When you install Windows and install all your application programs, they usually don't even know you have a D drive. So they tend to store all their data on the C drive, just by default. The D drive only gets used when you specifically decide to put data there or move it there.
What you want to do is look through your C: drive to see what data there is that could be moved over to the D: drive. This includes 'documents', MP3s, old e-mail, etc. etc.
You might also consider getting a bigger C: drive. You can get a terabyte now for like $60, and you will NEVER fill that up unless you're a compulsive downloader of movies and MP3s like I am, and then it would take several years. You can split off a partition of, say, 100 gigs for Ubuntu and you'll never miss it, and Ubuntu will have all the room it needs to grow.
you may delay C, even although you will could desire to delete D to do it. After extending C even although plenty you decide on you need to create a clean D with the the rest unallocated area. so which you will could desire to back up what's on D till now than messing with the partitions. This all assumes that bodily D is after C on the flexibility. which you will easiest delay in the direction of the middle of the puzzling ability.and you may easiest delay into unallocated section (by way of fact of this you may desire to delete D first). Use Disk administration in living house windows to try this.
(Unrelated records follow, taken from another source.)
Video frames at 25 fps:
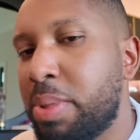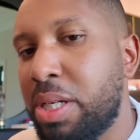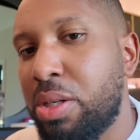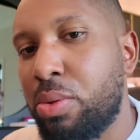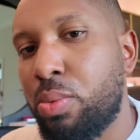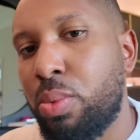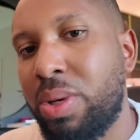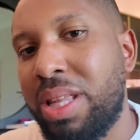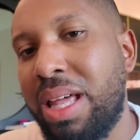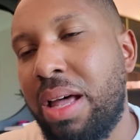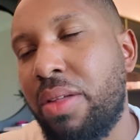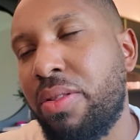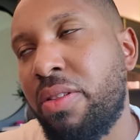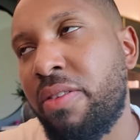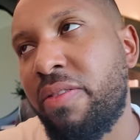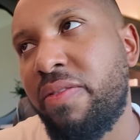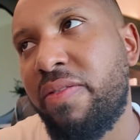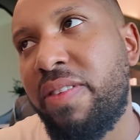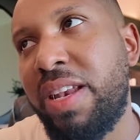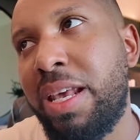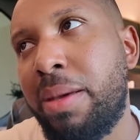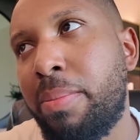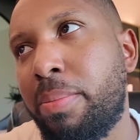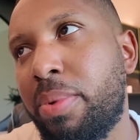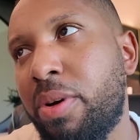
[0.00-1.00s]
but without the
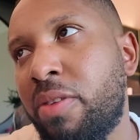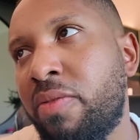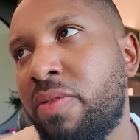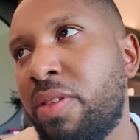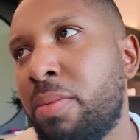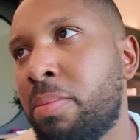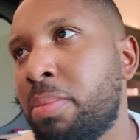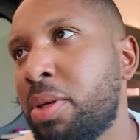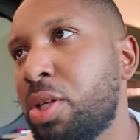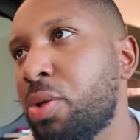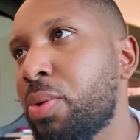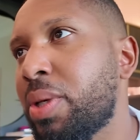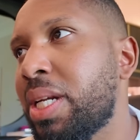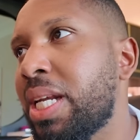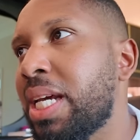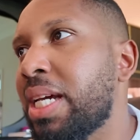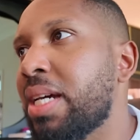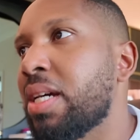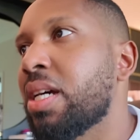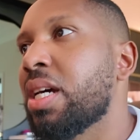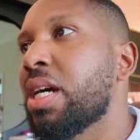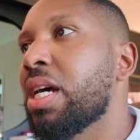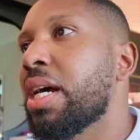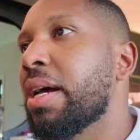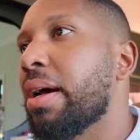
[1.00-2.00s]
flip of the blue in
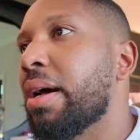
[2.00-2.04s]
it.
Why no longer purely circulate some records to D to liberate living house on C. you're no longer waiting to circulate connected applications even although which you would be waiting to circulate stuff like video clips, music, photos, and so on.
I don't know why you should not use some of D. You can make a GRUB boot record on C MBR that points to a chain loader on D, or to a kernel on D (/dev/sda, /dev/sdb2 or whatever). Or an MBR on D and then switch at BIOS boot and leave C alone.